What: “The Tin Woman”
Where: Actors’ Playhouse at the Miracle Theatre, 280 Miracle Mile, Coral Gables
When: 8 p.m.
Cost: $58
Contact: 305/444-9293, actorsplayhouse.org
Normally, there would be nothing funny about a heart transplant, but expect plenty of laughs amid the depression, family dysfunction and survivor’s guilt of Sean Grennan’s play “The Tin Woman.” It’s about an acerbic young woman named Joy, who, when gifted with a new ticker, hopes to reconcile her existential unease by meeting the donor’s family. The heart came from an aspiring male photographer roughly Joy’s age.

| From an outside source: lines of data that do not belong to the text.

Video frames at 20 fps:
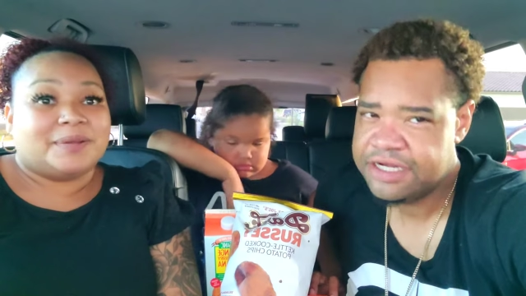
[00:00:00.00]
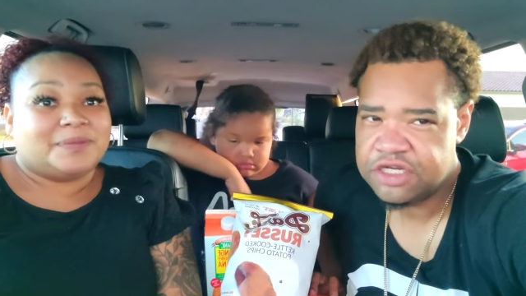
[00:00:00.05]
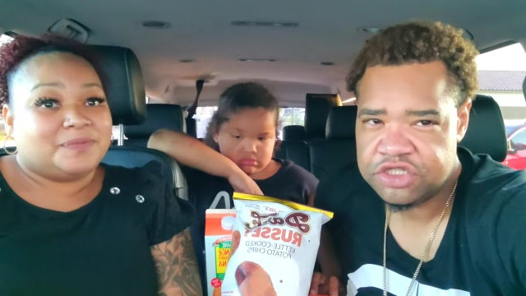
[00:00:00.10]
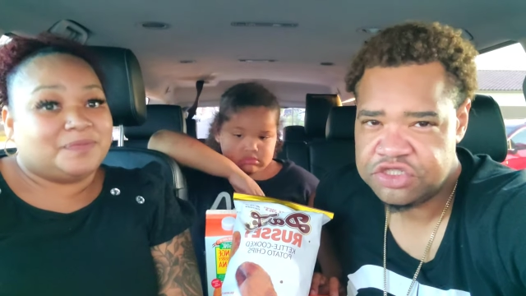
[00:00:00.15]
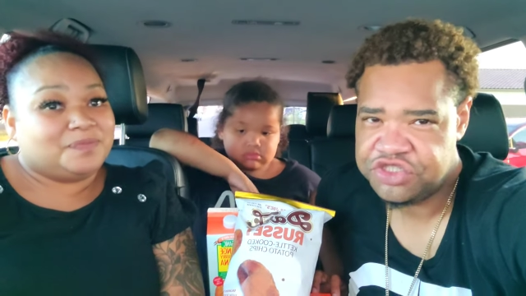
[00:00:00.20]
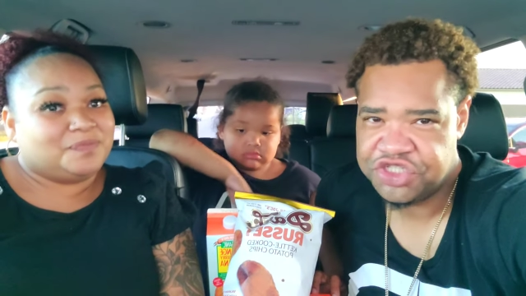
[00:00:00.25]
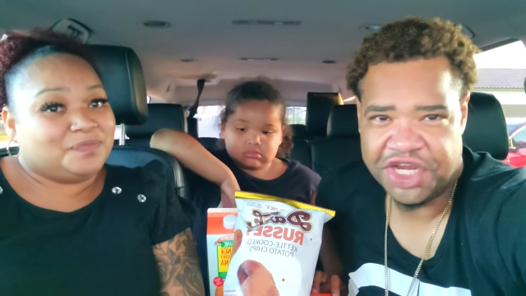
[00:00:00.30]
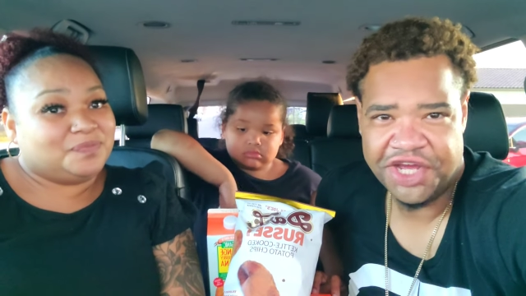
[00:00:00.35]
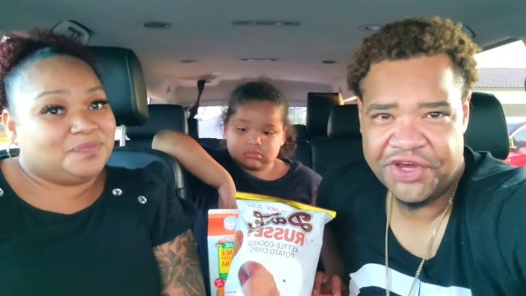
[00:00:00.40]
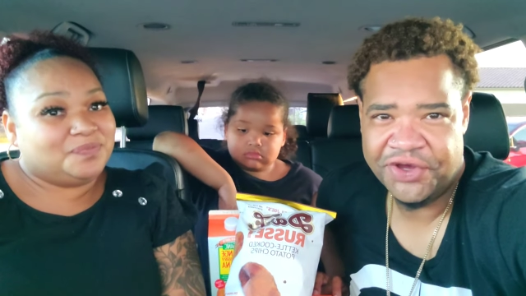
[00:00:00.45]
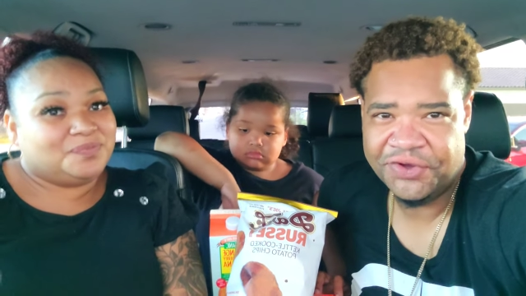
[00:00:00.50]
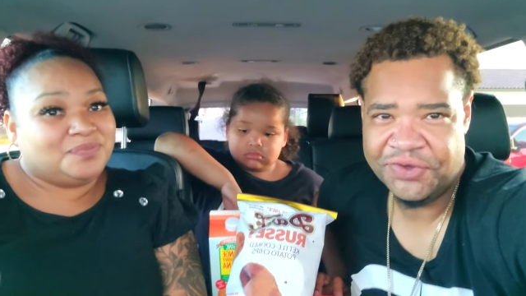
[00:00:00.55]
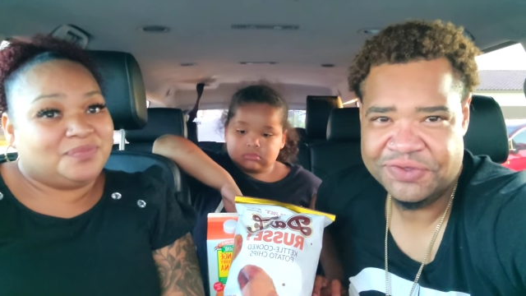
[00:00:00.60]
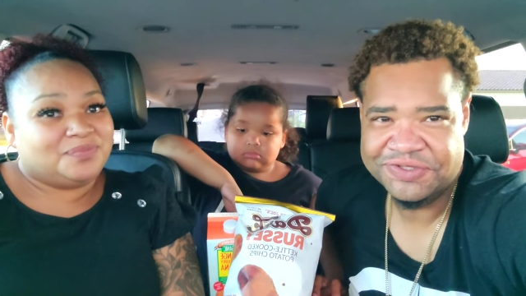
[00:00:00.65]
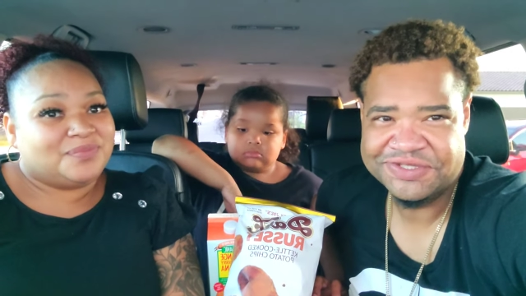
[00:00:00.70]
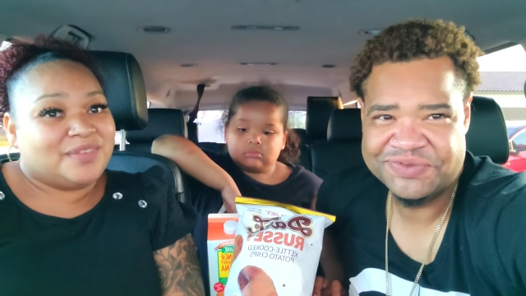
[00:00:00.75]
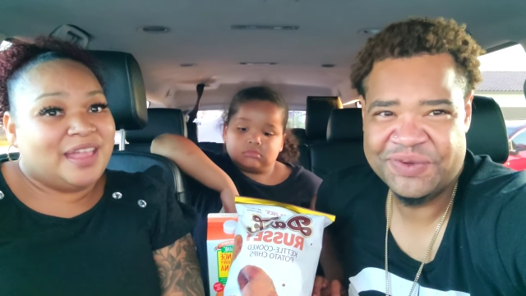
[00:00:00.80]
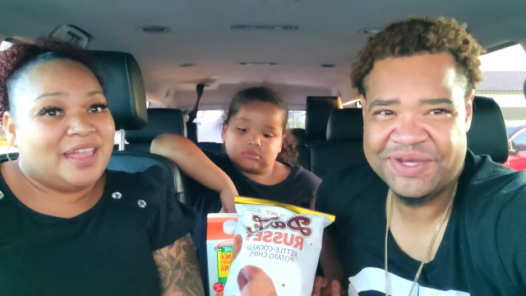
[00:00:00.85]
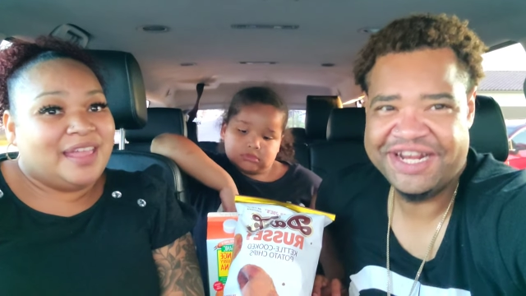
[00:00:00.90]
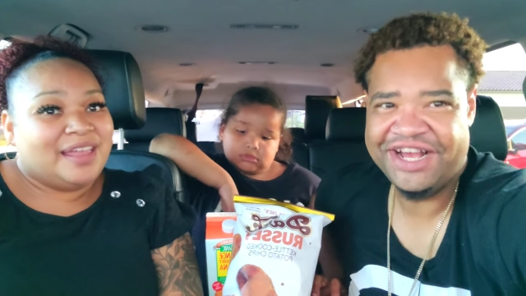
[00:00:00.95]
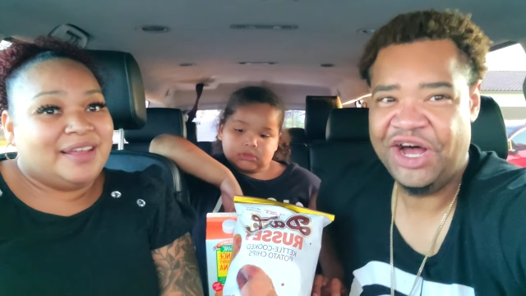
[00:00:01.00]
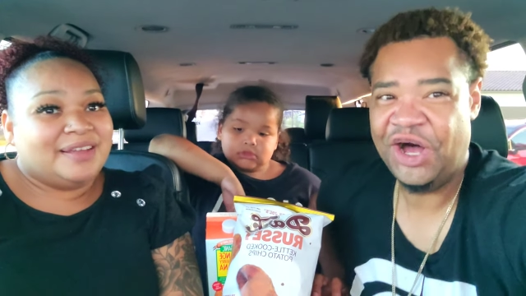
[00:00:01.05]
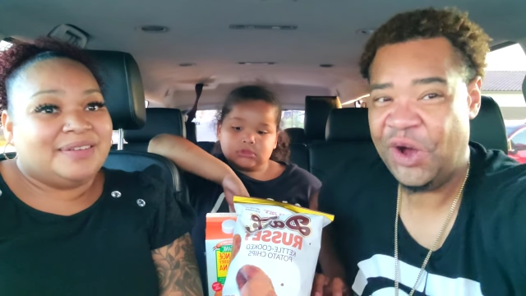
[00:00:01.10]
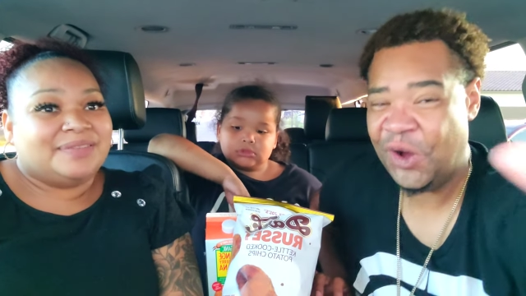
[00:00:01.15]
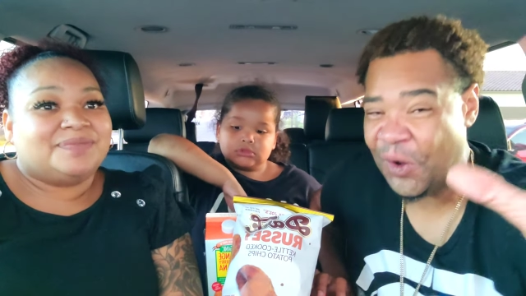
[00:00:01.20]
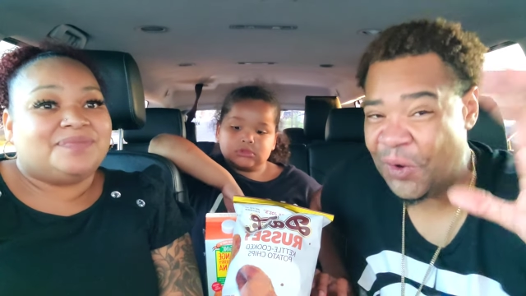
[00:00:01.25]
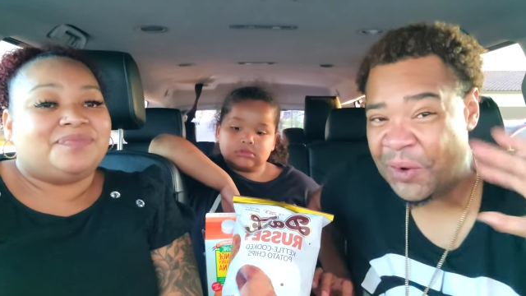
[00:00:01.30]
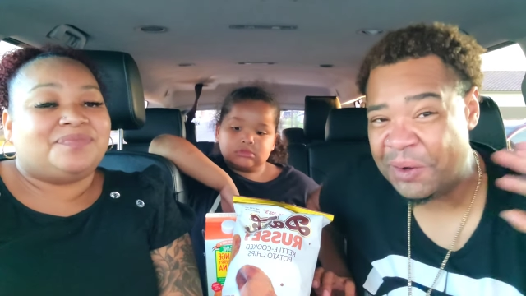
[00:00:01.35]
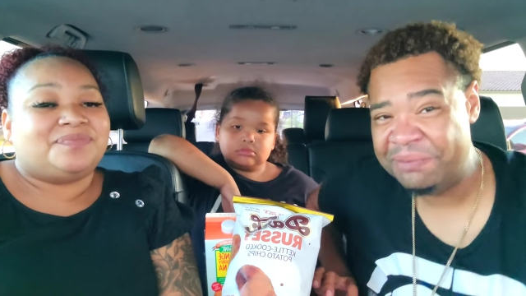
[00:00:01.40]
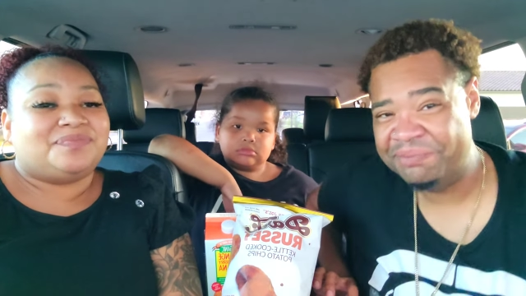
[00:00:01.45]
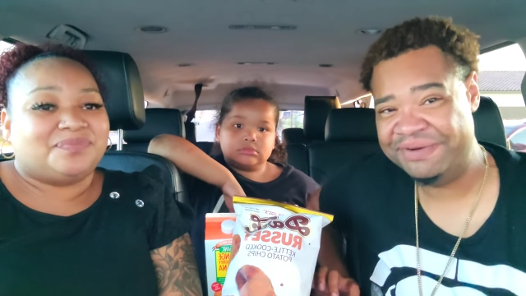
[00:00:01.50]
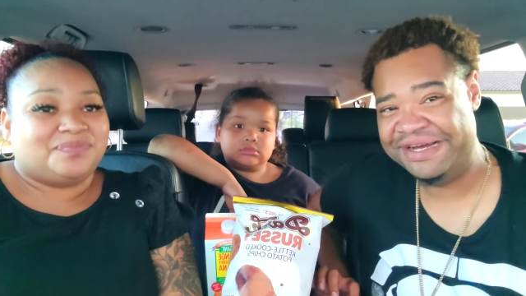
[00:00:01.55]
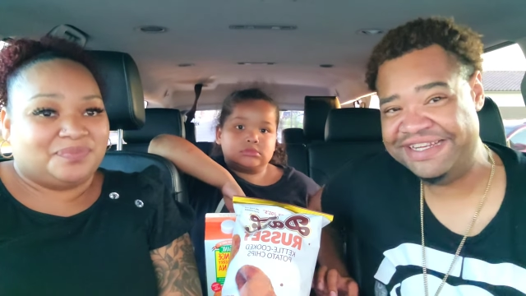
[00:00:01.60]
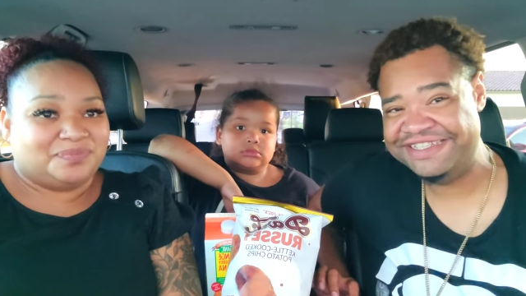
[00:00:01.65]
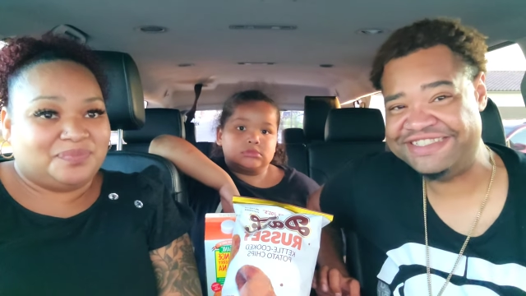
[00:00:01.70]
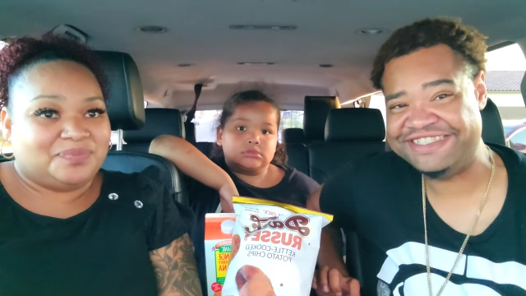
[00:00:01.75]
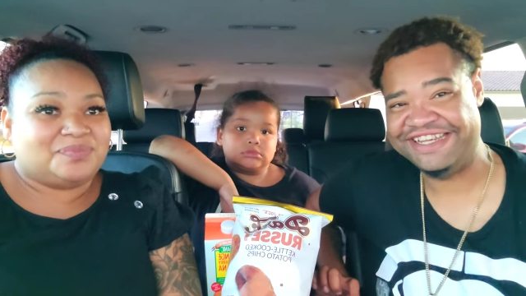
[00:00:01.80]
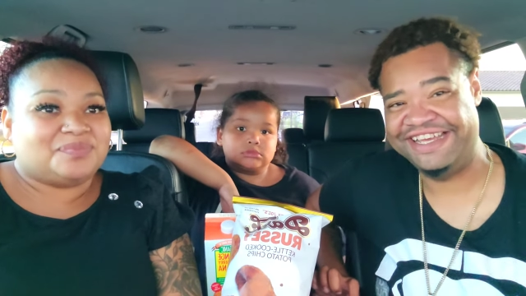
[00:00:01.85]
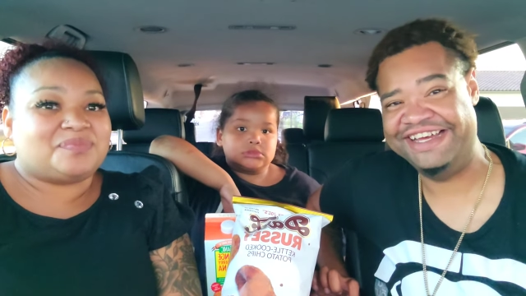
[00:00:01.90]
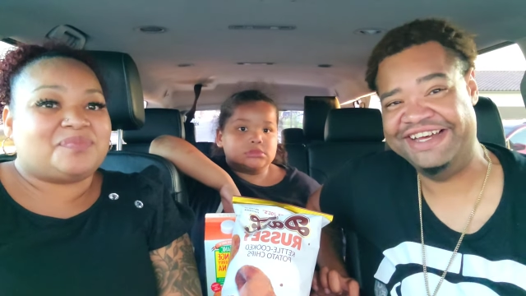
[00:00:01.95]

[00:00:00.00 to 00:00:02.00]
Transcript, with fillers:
Speaker 1: Trader Joe's with a whole bunch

And it turns out the victim’s parents, Alice and Hank, have accepted his passing in opposing, and occasionally self-destructing, ways, while the donor’s sister, a woo-woo elementary school teacher, sees Joy’s correspondence as an opportunity to reconnect with her late brother and complete a “circle of life.” Amusing and poignant, the story is both a personal journey of acceptance and a guidebook for what to expect should an organ transplant arise—and it moves like a movie. Jennifer Christa Palmer, Laura Turnbull, Ken Clement, Lila Elam, Natalia Coego and Cliff Burgess star in this regional premiere, which runs through June 12.